一度失くしたものは永久に戻っては来ない、抜歯すら慎重に最小限にとどめておくべきであるのに(抜歯1本につき5年寿命を減らすと主張する医師もいるくらいです)。

「古来の医術」では、気は割と簡単に補えます。
気を補う漢方もたくさんあります。
「都合が悪くなったら取ってしまえばよい」
とは、ゆめゆめ考えません。
もちろん患者自身も医者に丸投げせず、生活を改善し、自分と向き合う必要があります。
取ってしまうよりは少し時間はかかりますが、リスクと痛みと術後の不便を考えたらずっと建設的です。

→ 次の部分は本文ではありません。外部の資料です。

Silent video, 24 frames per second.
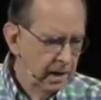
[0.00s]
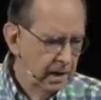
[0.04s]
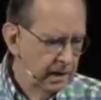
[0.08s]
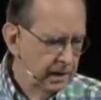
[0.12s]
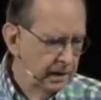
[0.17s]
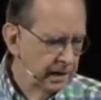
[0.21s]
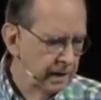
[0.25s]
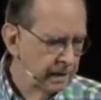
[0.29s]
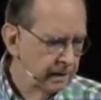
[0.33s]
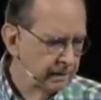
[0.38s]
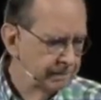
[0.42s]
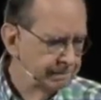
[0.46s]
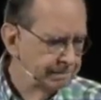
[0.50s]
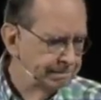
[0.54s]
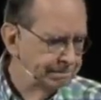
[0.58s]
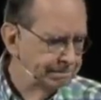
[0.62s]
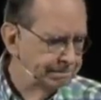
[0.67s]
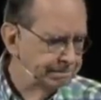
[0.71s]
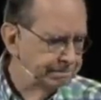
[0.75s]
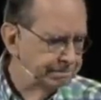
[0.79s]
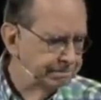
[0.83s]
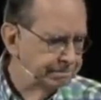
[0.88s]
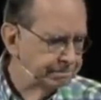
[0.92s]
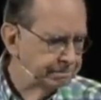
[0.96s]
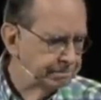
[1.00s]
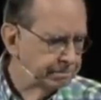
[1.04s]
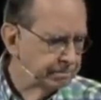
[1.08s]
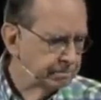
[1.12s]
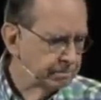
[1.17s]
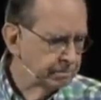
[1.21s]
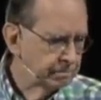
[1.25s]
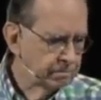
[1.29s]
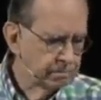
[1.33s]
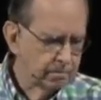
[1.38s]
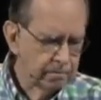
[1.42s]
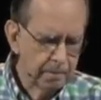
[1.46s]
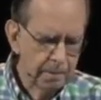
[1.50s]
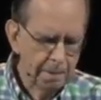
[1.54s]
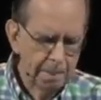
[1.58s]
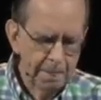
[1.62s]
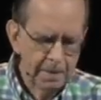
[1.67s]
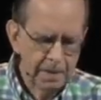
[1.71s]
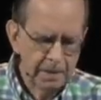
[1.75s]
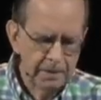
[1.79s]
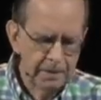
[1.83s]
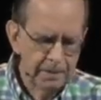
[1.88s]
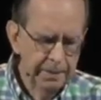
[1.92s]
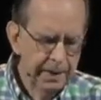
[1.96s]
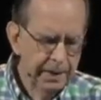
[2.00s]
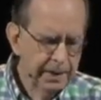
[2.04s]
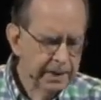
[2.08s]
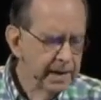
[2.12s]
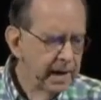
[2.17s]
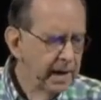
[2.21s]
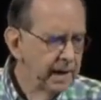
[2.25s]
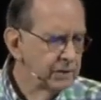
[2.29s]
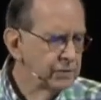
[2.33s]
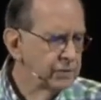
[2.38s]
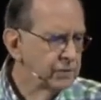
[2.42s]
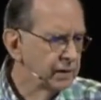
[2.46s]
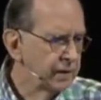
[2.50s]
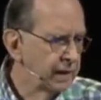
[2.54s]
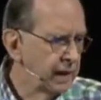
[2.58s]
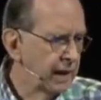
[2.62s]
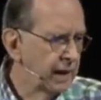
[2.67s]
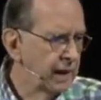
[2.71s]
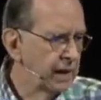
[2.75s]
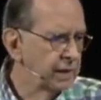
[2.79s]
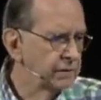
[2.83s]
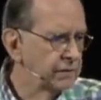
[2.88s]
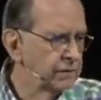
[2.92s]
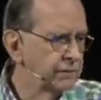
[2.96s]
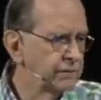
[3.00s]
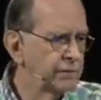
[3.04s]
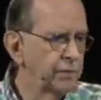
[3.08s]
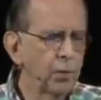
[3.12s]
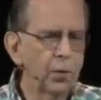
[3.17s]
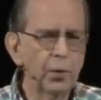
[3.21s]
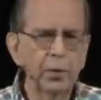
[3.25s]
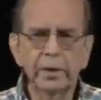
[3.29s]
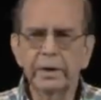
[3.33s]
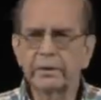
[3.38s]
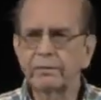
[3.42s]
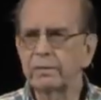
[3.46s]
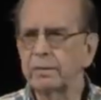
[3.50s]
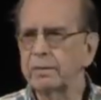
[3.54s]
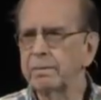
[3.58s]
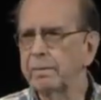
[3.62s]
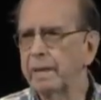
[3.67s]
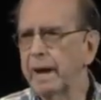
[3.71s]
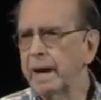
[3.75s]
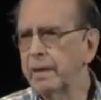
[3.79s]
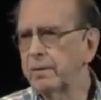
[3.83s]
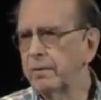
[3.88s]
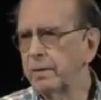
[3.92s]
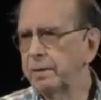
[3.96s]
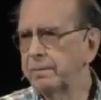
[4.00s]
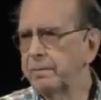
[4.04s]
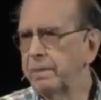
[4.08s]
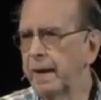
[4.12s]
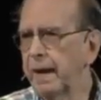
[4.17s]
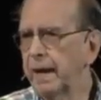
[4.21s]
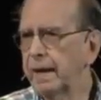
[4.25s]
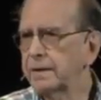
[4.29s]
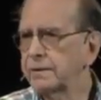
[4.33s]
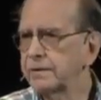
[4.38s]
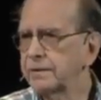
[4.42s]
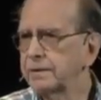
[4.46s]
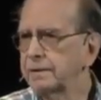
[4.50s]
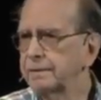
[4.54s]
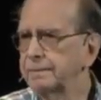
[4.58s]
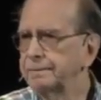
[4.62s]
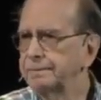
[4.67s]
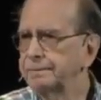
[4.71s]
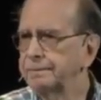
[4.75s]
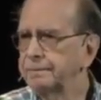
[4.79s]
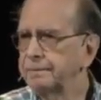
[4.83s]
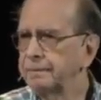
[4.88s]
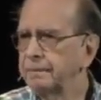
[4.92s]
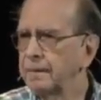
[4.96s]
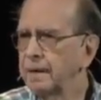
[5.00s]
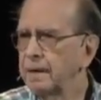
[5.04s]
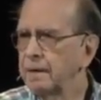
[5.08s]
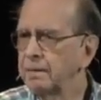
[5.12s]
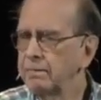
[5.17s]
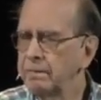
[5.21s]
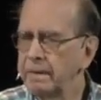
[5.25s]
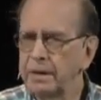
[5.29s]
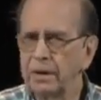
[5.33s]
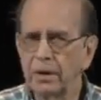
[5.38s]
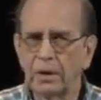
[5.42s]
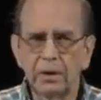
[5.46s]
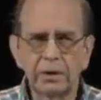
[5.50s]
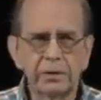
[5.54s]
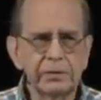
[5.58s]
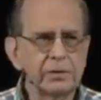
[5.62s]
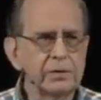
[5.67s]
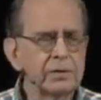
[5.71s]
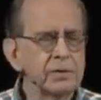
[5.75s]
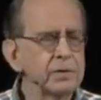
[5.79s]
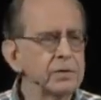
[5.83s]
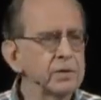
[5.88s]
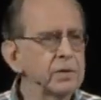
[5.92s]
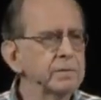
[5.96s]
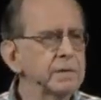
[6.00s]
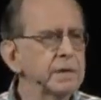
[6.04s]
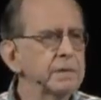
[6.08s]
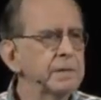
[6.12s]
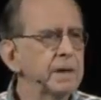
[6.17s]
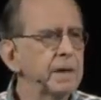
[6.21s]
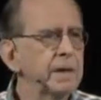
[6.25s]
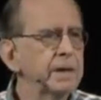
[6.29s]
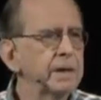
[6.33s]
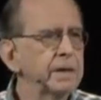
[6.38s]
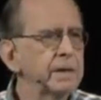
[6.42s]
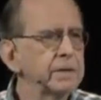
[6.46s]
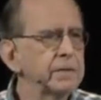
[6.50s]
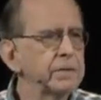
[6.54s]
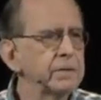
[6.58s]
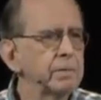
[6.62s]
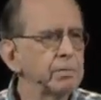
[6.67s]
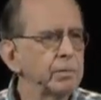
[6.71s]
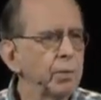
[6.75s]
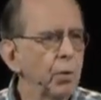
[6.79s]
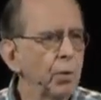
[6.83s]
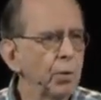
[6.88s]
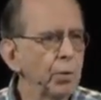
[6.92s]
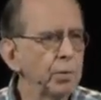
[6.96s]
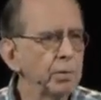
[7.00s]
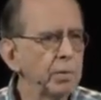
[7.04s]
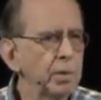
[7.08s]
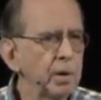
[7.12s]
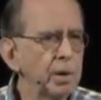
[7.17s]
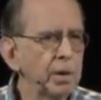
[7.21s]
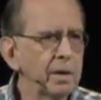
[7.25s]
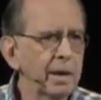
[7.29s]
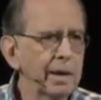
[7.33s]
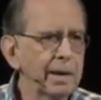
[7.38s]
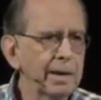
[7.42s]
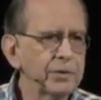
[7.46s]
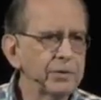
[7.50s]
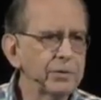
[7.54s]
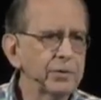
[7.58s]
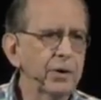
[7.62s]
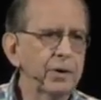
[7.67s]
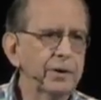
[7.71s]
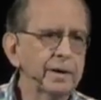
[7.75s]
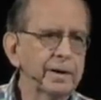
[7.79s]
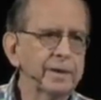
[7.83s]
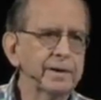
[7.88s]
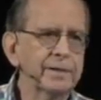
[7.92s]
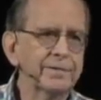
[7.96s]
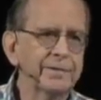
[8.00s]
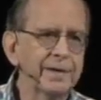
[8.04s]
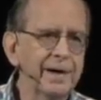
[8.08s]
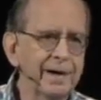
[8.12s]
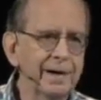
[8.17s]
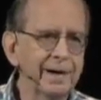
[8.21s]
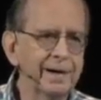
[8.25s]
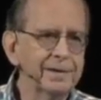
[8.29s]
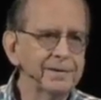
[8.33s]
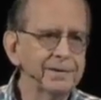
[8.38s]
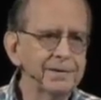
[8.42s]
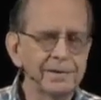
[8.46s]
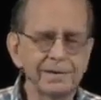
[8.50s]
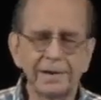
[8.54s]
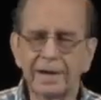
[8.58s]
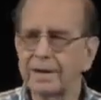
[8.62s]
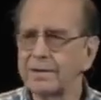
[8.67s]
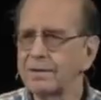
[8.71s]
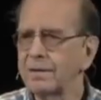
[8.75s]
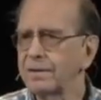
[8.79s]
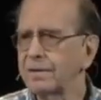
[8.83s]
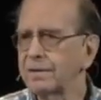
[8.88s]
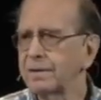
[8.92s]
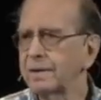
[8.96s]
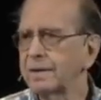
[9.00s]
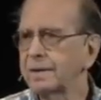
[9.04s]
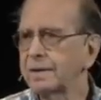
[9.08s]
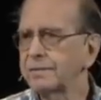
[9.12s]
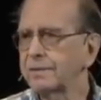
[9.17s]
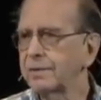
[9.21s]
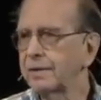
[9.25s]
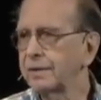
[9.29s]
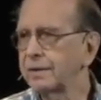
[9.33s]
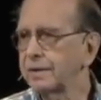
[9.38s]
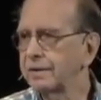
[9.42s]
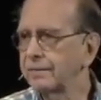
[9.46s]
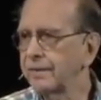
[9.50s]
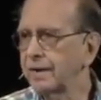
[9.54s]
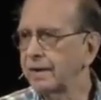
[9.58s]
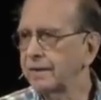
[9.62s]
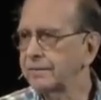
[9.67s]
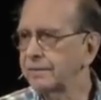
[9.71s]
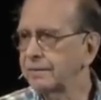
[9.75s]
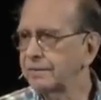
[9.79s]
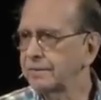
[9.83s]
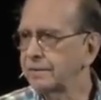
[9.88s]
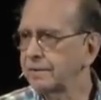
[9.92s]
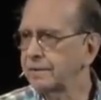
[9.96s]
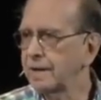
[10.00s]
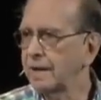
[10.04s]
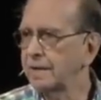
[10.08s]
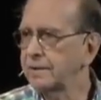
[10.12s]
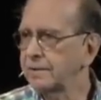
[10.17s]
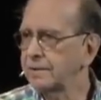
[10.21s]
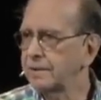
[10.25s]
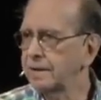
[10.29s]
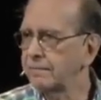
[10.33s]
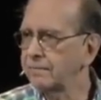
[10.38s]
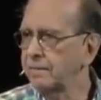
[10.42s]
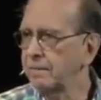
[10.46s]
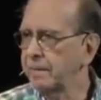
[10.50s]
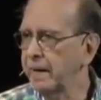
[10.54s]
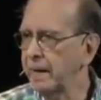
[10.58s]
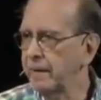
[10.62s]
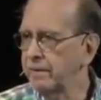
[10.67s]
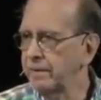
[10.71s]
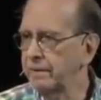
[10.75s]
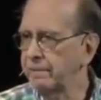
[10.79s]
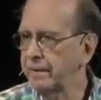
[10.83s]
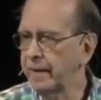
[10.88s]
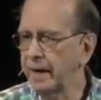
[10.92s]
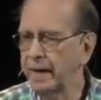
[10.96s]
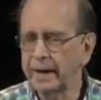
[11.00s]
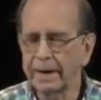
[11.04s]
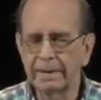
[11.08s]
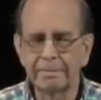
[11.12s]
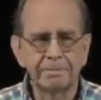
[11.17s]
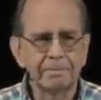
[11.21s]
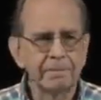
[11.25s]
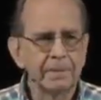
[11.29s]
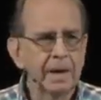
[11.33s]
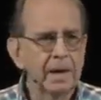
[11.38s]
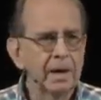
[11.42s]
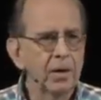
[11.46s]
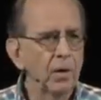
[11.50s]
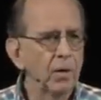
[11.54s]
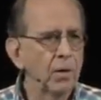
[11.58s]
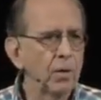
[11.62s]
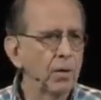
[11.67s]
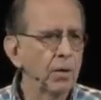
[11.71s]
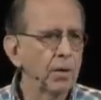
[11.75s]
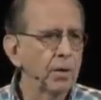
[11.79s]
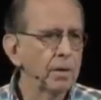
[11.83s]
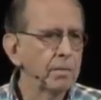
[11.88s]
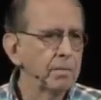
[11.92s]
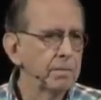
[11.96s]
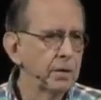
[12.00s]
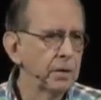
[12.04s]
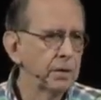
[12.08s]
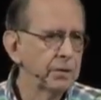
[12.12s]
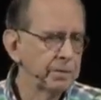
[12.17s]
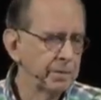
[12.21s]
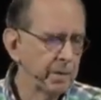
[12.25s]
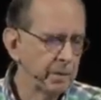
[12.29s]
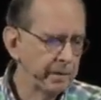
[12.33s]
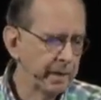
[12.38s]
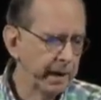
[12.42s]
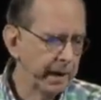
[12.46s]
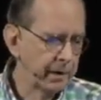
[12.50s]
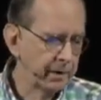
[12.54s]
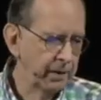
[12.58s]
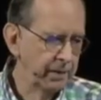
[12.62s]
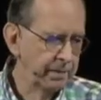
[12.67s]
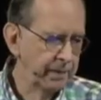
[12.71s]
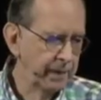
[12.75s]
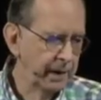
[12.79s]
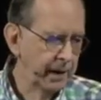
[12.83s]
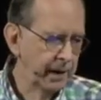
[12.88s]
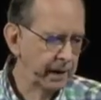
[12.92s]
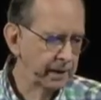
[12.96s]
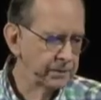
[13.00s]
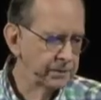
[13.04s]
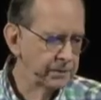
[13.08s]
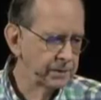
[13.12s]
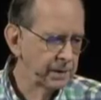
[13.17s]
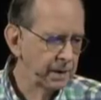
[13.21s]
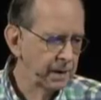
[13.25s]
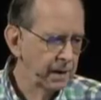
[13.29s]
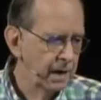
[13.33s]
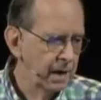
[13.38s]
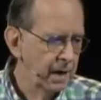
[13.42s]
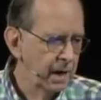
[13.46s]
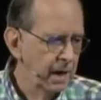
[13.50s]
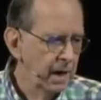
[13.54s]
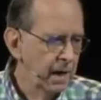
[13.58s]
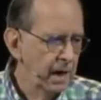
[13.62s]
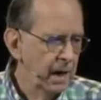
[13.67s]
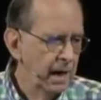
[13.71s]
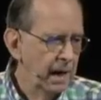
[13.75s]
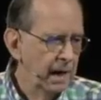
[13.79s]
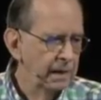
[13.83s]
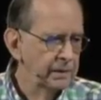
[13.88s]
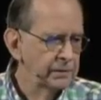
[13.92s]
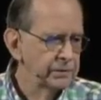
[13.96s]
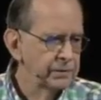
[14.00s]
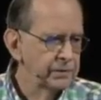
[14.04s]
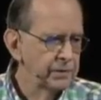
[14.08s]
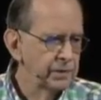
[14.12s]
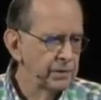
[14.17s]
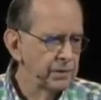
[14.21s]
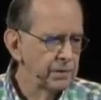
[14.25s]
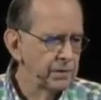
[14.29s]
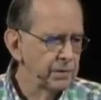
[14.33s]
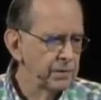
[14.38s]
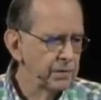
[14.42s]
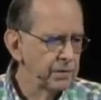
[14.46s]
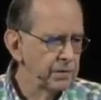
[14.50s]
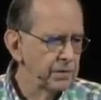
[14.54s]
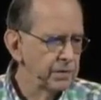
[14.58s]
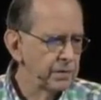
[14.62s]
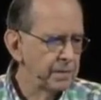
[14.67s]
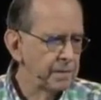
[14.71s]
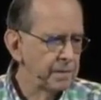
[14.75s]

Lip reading: Now, the body actually has 4 different battery packs, because the human body is a portable electronic device. Like all electronic devices, it has to have a battery pack or multiple battery packs. And so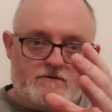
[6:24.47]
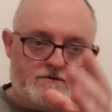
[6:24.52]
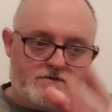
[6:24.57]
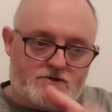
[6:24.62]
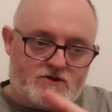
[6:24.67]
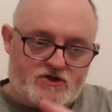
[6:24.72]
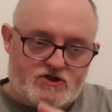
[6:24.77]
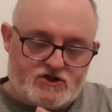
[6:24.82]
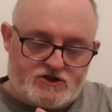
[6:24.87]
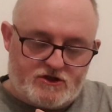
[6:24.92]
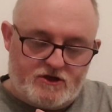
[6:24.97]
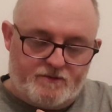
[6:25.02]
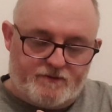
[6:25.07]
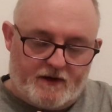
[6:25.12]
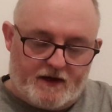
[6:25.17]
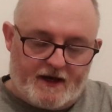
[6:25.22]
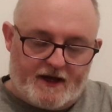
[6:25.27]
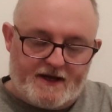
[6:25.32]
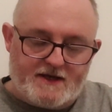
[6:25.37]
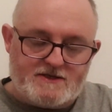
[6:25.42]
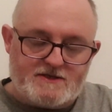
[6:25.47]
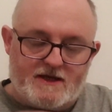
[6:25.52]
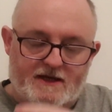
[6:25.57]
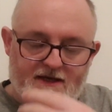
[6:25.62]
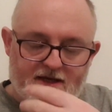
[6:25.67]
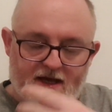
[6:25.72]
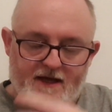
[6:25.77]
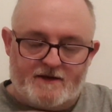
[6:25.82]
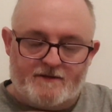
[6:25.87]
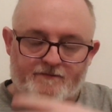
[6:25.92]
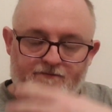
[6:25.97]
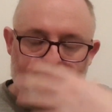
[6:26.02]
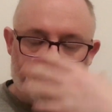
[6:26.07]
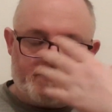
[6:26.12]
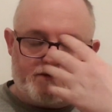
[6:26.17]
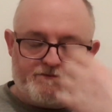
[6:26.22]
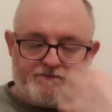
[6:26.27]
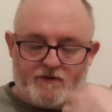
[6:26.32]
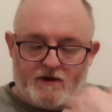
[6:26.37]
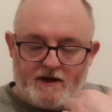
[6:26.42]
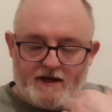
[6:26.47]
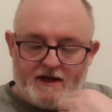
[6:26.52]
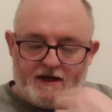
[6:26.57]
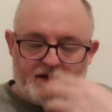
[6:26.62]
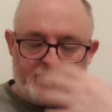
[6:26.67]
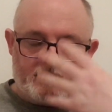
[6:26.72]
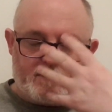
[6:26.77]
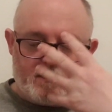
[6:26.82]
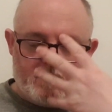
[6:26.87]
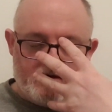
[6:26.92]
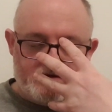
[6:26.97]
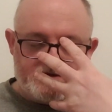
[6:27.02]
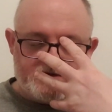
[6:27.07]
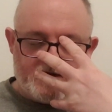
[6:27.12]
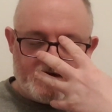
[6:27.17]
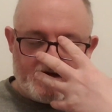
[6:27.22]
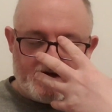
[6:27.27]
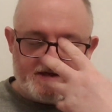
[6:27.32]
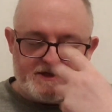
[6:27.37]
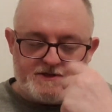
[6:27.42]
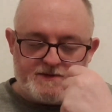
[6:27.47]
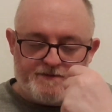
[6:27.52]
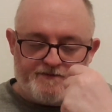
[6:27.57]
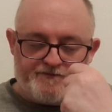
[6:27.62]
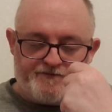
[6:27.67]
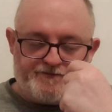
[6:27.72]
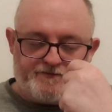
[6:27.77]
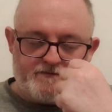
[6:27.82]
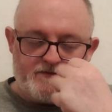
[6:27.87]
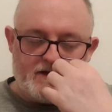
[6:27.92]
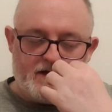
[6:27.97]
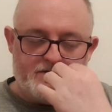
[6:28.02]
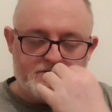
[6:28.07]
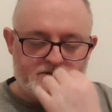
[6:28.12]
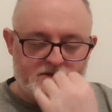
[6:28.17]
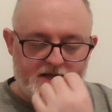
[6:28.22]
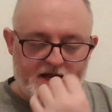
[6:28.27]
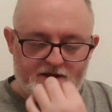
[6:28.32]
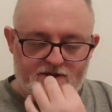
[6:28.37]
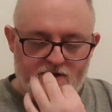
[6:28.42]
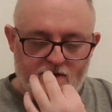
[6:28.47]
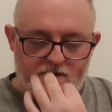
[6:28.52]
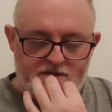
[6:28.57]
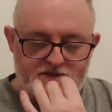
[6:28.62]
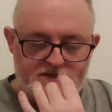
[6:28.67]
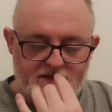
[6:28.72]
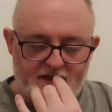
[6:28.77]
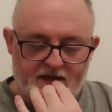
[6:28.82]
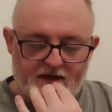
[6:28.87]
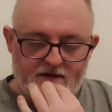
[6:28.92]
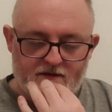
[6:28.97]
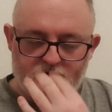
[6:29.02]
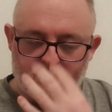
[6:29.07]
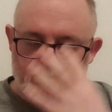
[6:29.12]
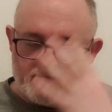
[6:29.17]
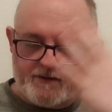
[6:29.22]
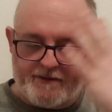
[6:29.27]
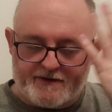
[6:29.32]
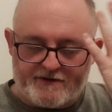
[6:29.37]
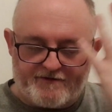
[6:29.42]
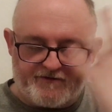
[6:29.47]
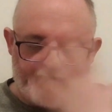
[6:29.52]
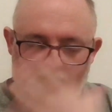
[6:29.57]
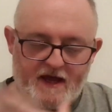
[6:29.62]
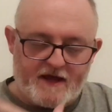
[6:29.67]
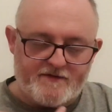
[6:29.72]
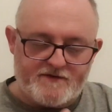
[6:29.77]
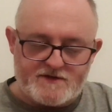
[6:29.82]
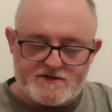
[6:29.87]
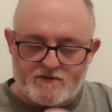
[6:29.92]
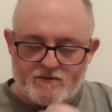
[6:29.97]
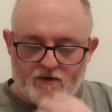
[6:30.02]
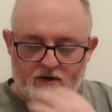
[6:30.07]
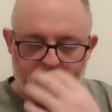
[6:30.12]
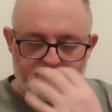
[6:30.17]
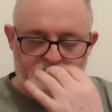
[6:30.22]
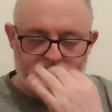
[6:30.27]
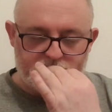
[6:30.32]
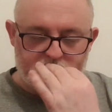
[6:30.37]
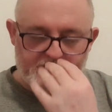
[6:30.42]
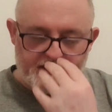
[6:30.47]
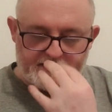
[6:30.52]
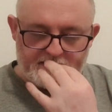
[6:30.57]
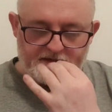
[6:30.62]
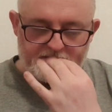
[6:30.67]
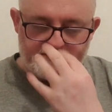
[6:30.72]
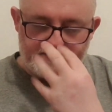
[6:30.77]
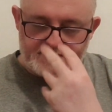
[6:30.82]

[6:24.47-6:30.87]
Super light again. Put it in, close your eyes, and just let it do its thing. Don't worry about the flavours and what, just let the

この私の身内は肩も病んでいて、痛くて腕が上がらず、「筋が断絶しているので手術しかない」と医者から言われているようですが、それは肩の使い過ぎなどではなく、様々な服薬の副作用による内臓の不具合から連続して起きている症状と思われます。(肩には小腸の経絡が通っています)
マッサージへ行っても治らないというので、肩の部分に少し経筋の施術を施したら、ずいぶん痛みが引いたようでした。
普通のマッサージは一辺倒にもみほぐしてしまうので、ひどい揉み返しや筋の断絶が起こってしまったりしますが、経筋の施術では筋肉の硬結部を緩めて患部にアプローチをしていくので、根っこから痛みが取れやすく揉み返しもありません。

(経筋とは、筋肉の道筋のことを指します。すべての経筋は内臓に連結しています。肩こりや腰痛やこむら返りなど筋肉だけが原因と思われがちな症状は通常、筋肉や骨格にのみ焦点を当てた施術をしがちですが、実は内臓からの問題であることがほとんどです。)

年を重ねると気は下がりやすくなりますが、方法や努力次第で充分に気の満ちた人生を送ることができます。
年を取れば、皆が認知症であちこち痛いのが普通で病気の自慢話に花が咲く、わけではありません。

「気を補うこと」「気を強くすること」「気を鍛えること」は、元気で楽しく人生を送るための、とても大切な要素であると言えます。

その中医的方法は、また書きたいと思います。